[Opening RECORDED INFORMATION section]

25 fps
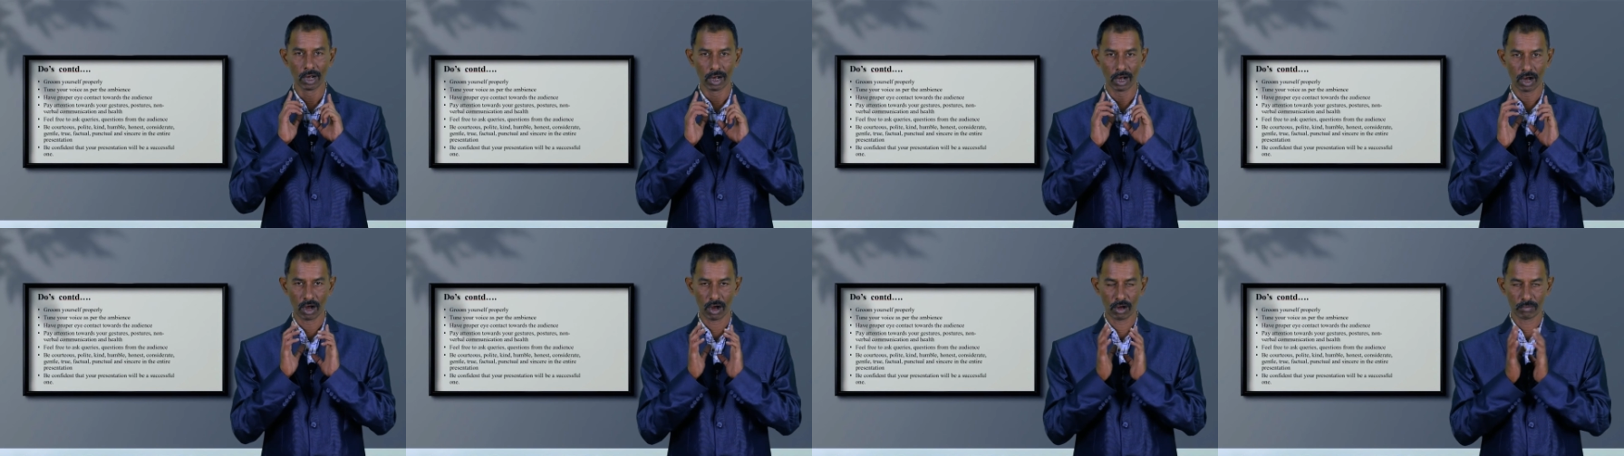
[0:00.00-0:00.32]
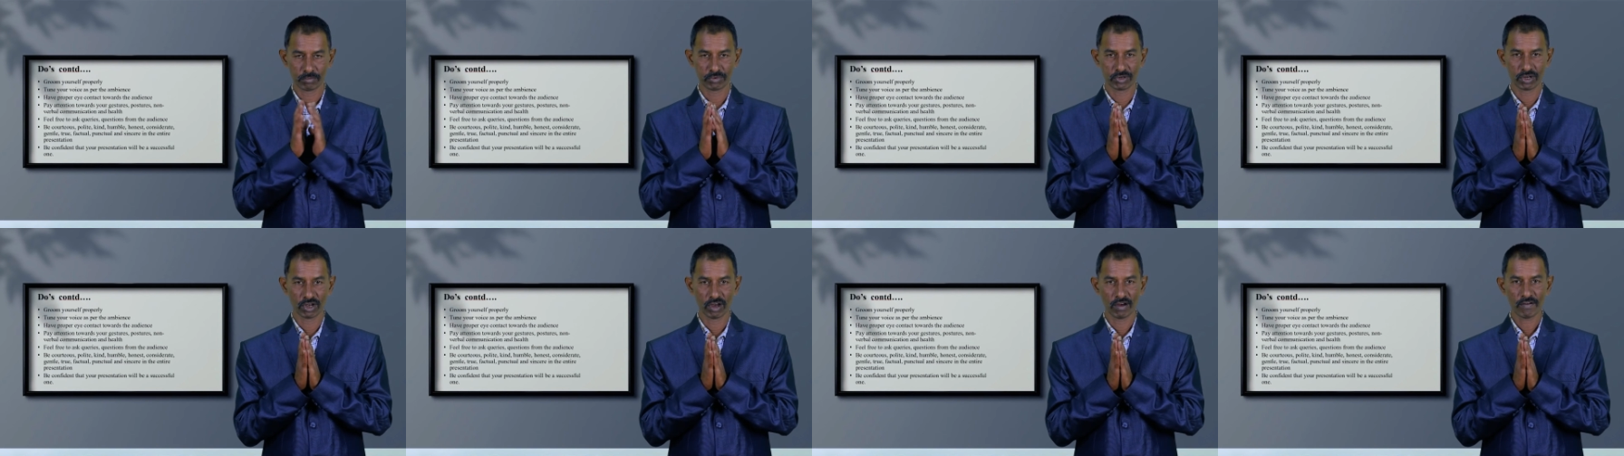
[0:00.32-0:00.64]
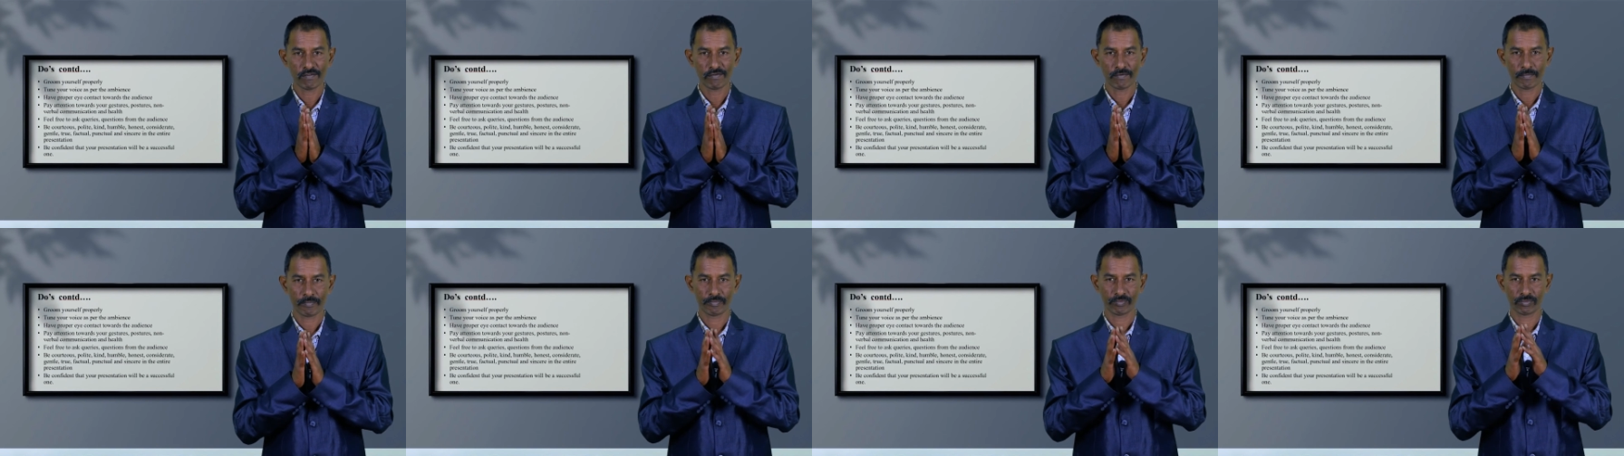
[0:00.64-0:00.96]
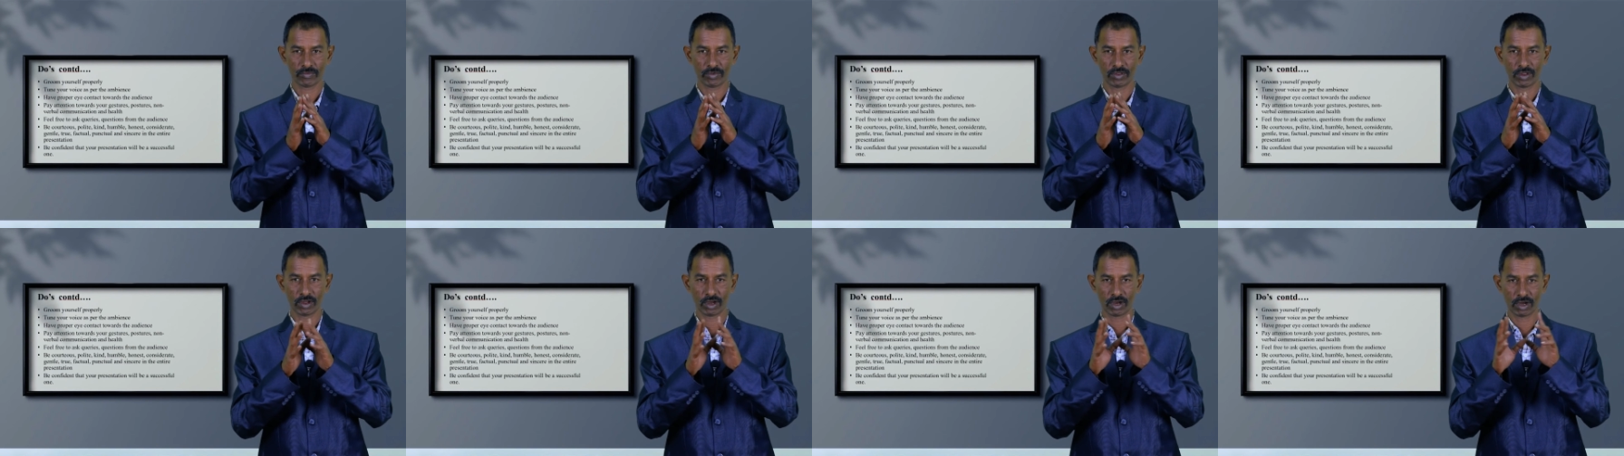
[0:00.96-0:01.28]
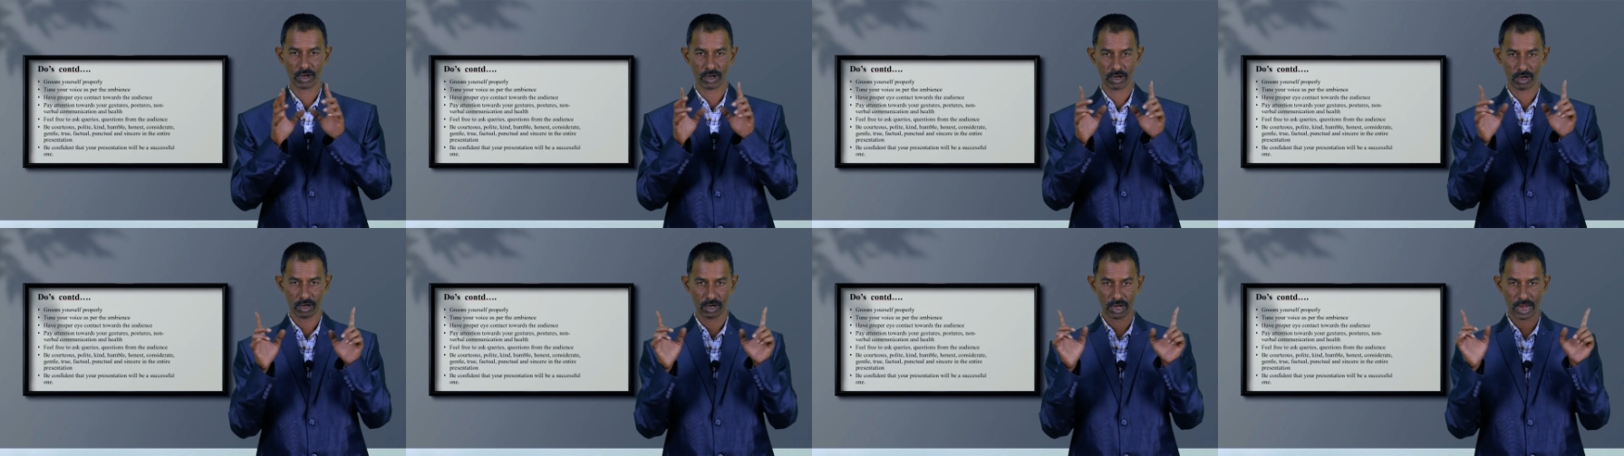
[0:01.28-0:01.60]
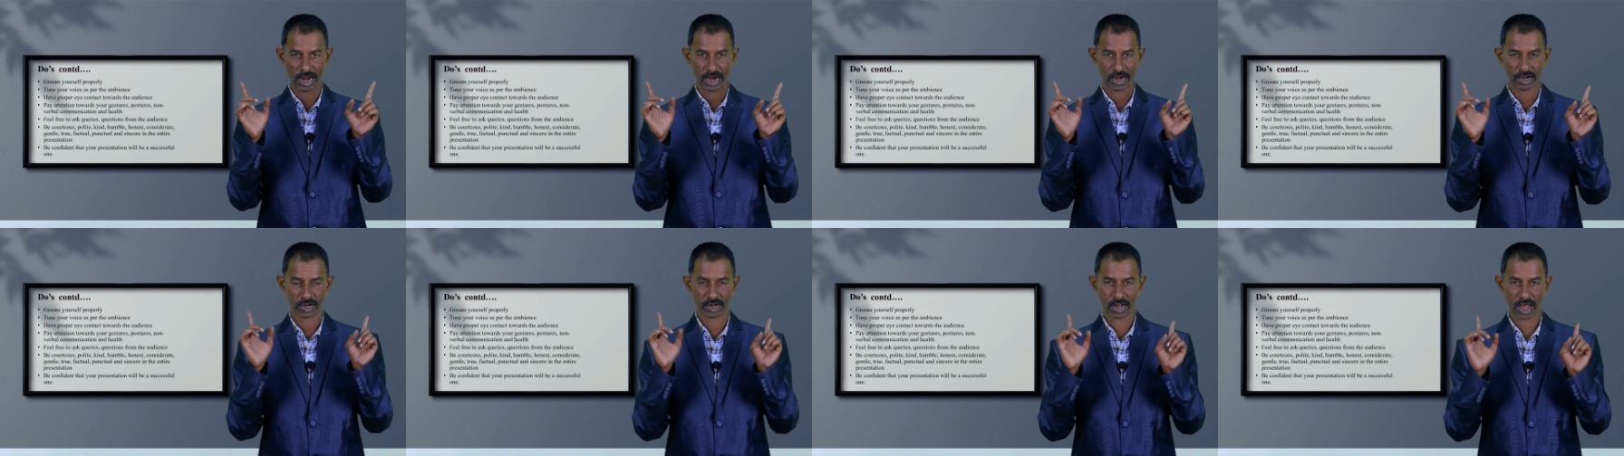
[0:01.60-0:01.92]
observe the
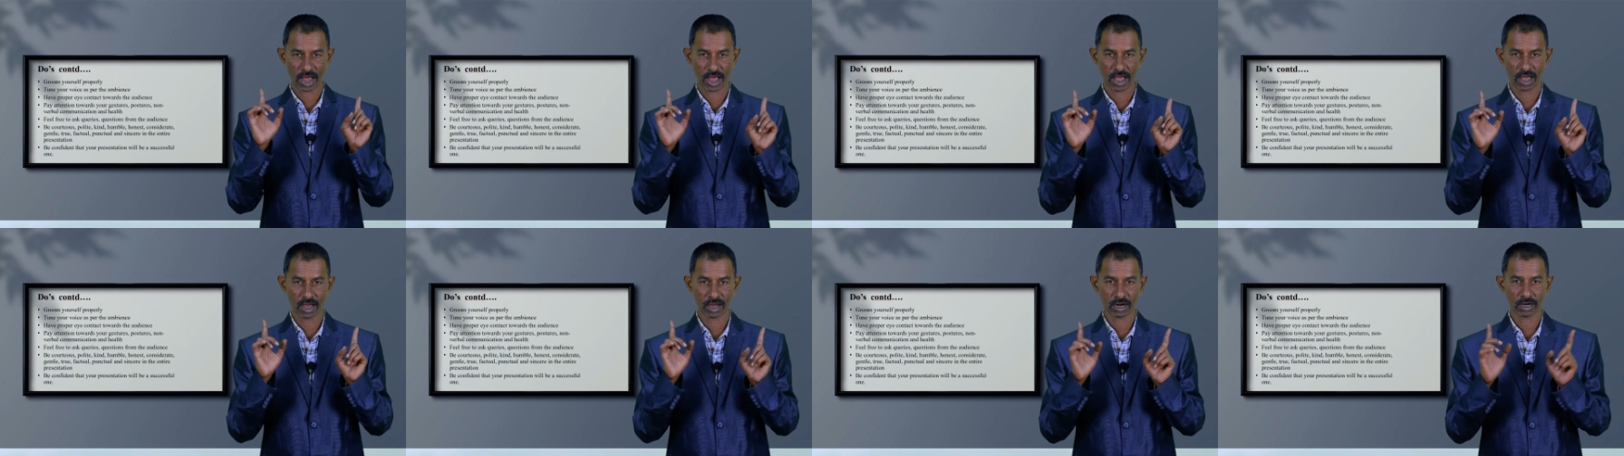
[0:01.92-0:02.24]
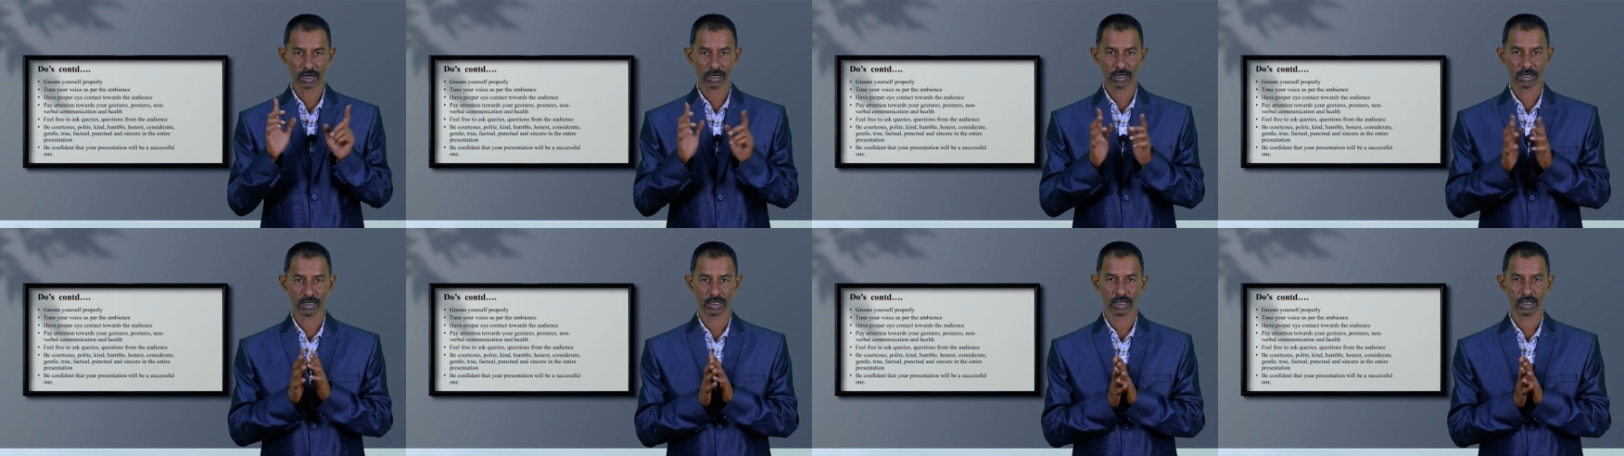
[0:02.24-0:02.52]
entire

[Closing RECORDED INFORMATION section]

PROBLEM DESCRIPTION
Repeat the entries faithfully. Any picture gets left out.

SOLUTION TO THIS TASK
25 fps
[0:00.00-0:00.32]
[0:00.32-0:00.64]
[0:00.64-0:00.96]
[0:00.96-0:01.28]
[0:01.28-0:01.60]
[0:01.60-0:01.92]
observe the
[0:01.92-0:02.24]
[0:02.24-0:02.52]
entire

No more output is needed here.